Desde el Gobierno explicaron que la medida apunta a “continuar estimulando el crecimiento de la economía a través de un sendero fiscal sostenible”, evitando un traslado brusco a los precios finales en los surtidores.

Desde el año pasado, la petrolera YPF dejó de comunicar de forma pública los aumentos de precios y pasó a aplicar ajustes segmentados por regiones, franjas horarias y niveles de demanda. Este esquema derivó en precios dinámicos, lo que dificulta el seguimiento preciso de los valores en los surtidores.

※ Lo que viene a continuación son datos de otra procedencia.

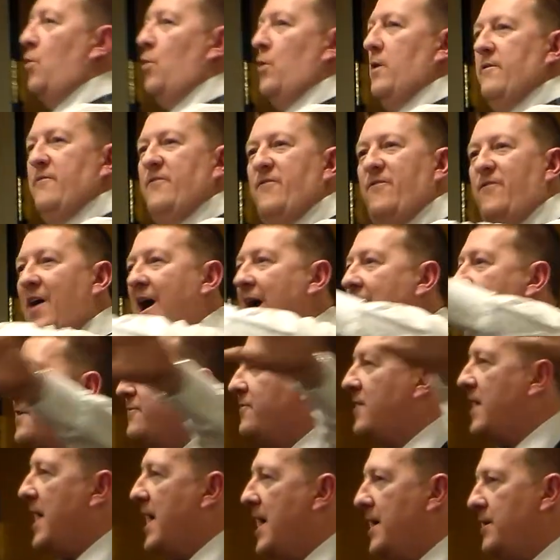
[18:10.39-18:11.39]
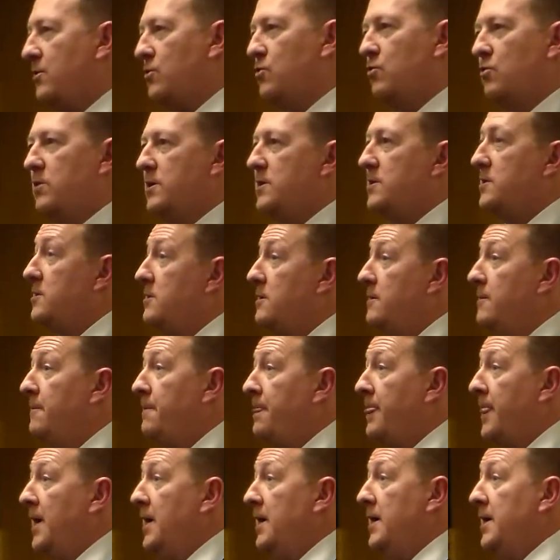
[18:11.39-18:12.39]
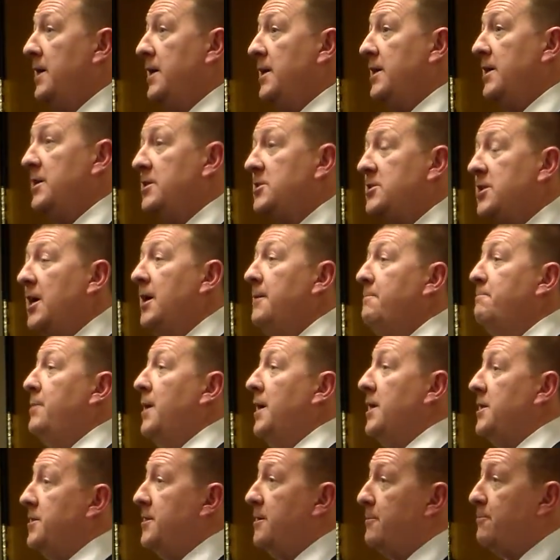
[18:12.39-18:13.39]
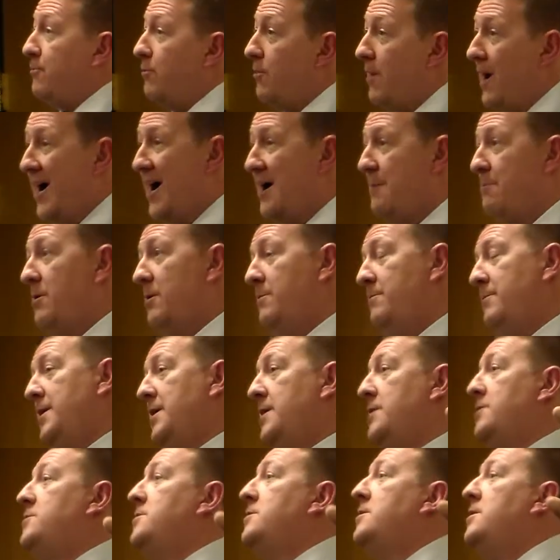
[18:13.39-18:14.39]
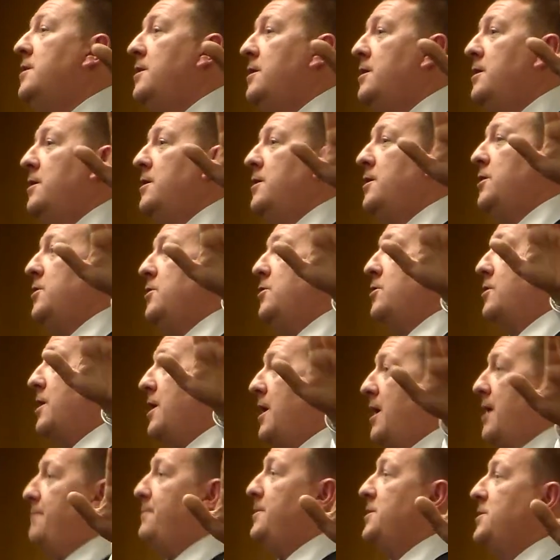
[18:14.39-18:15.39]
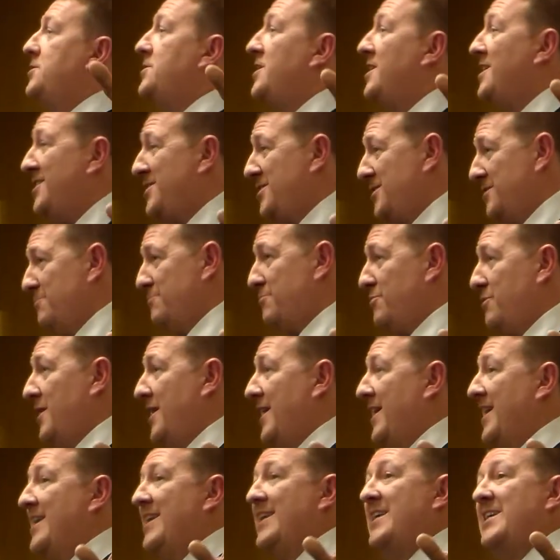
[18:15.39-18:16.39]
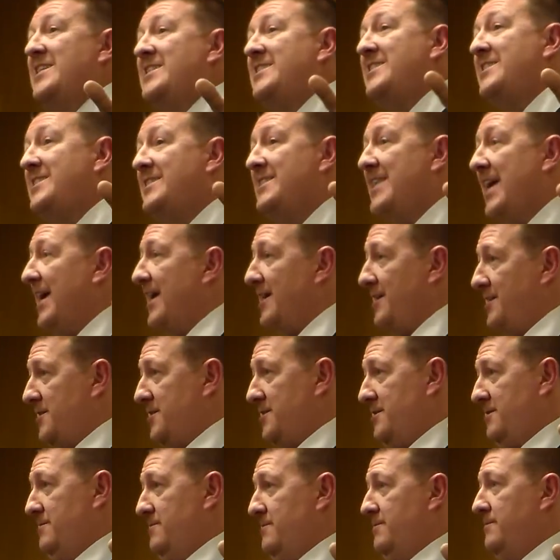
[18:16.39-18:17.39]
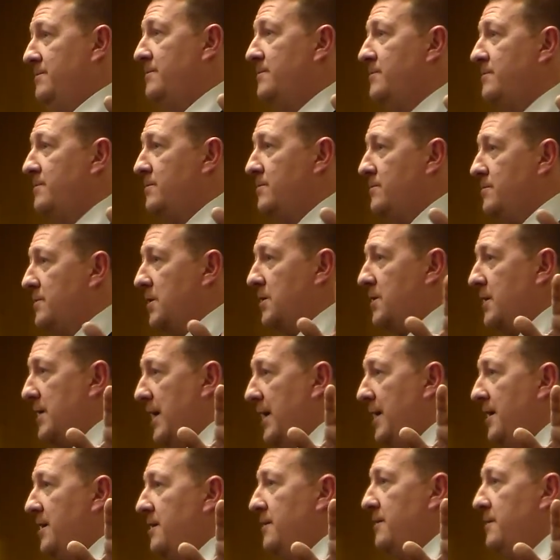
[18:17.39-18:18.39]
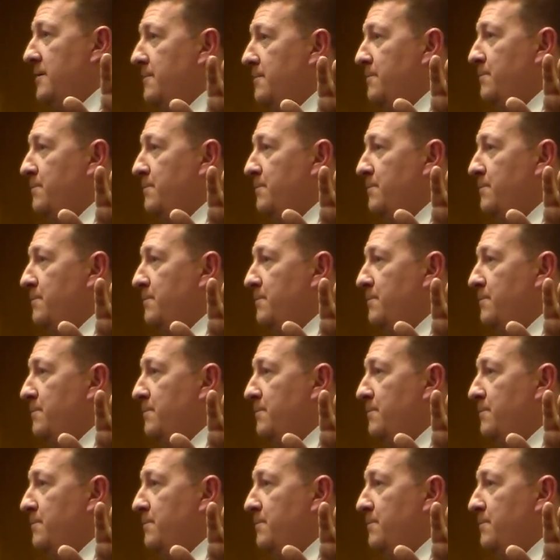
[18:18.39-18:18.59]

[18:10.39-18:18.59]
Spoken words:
on 5 categories. He said, but the problem is your compensation plan stinks. Okay?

Sin embargo, con la reciente actualización impositiva, el precio del litro de nafta registraría un incremento promedio del 1,1%, según las primeras estimaciones realizadas por los empresarios del sector de estaciones de servicio

En concreto, el litro de nafta aumentará $17,385 por la suba del impuesto a los combustibles y $1,065 por el tributo al dióxido de carbono. De esta manera, el litro de súper, que actualmente cuesta $1609 según el relevamiento del sitio Surtidores, pasará a valer $1627,45.

En el caso del gasoil, el impuesto general se incrementará en $14,884, con un adicional diferencial de $8,059 para las zonas comprendidas en el régimen patagónico. A ese monto se sumará $1,696 correspondiente al impuesto ambiental. Así, en marzo el precio por litro se elevará de $1658 a $1674,58.